Oh my gosh, yes, we would be here for hours if we talked about what I should’ve did! *laughs*
I would say I wouldn’t have put out “Baby Mama Drama” as a single and a video. It was wasted money, wasted time. And that was Eric Sermon‘s and I decision to do against the label’s wishes. Because they told us if we let them put out “My Favorite Girl” then they would give us the next single, and they argued with us and it was probably the worst move we could’ve made. They went and dumped “Can’t Stay” on the back of it because we had so much momentum with “My Favorite Girl,” we sold 700,000 singles. Then to turn around and release “Baby Mama Drama”- I thought, ‘No I need to do this for my cats, I need to do this!” and they said, ‘No, wrong move,” and they were right.
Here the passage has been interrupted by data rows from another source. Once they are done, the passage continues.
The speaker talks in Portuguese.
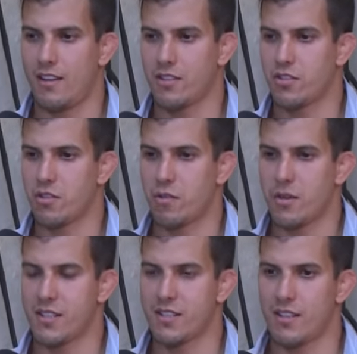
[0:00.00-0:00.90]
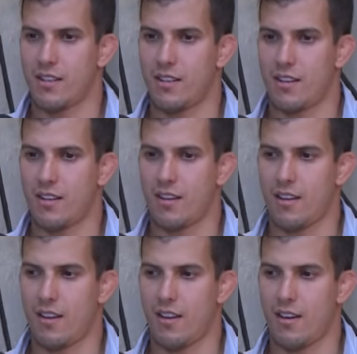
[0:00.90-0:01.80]
a gente começa
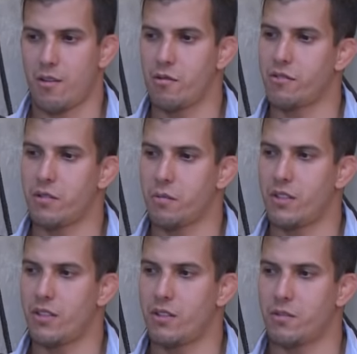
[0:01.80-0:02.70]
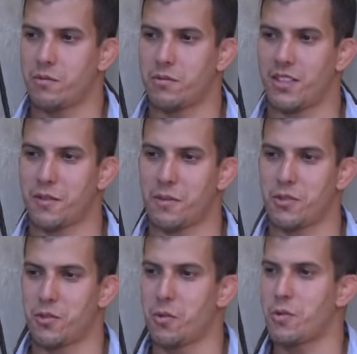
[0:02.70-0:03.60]
a ouvir a opinião das
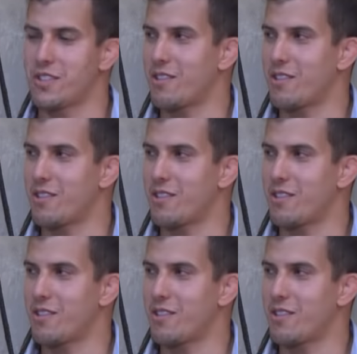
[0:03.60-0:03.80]
pessoas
It kind of went south, but “Can’t Stay” revived everything. So therefore a lot of times I will not fight the executives who do radio.
To be honest I didn’t even like “One Woman Man”! It was the last song on the record and I wasn’t even going to record it, but my ex-wife at the time asked me to record it and she never ever commented on my music, so I knew at that point it had to be something. I recorded it, but I still didn’t want it to be a single. But you see what happened, it was one of my biggest songs to date. So I don’t like picking singles no more, I just like to pick my favorite.
Being from Chicago, what do you say about the gang violence?
I can’t even begin to say. Born west, growing up south, of course a lot of us got into gangs and there were times we couldn’t escape it but there was a code back then; no women, no children. It has to stop! I’m going to try to reach out to my boy Common and couple other cats I know. My brother-in-law Jess Wright and I did a duet together for his album and it’s so crazy because we’re talking about Chicago. His verse is about growing up on the south side, mine is about growing up on the west side. It’s basically explaining what Chicago was and what it is now, called “A Little Hope.” We need some kind of hope. I know it’ll be big in Chicago but it needs to filter out.
The MANuscript is set for a September 9, 2016 release.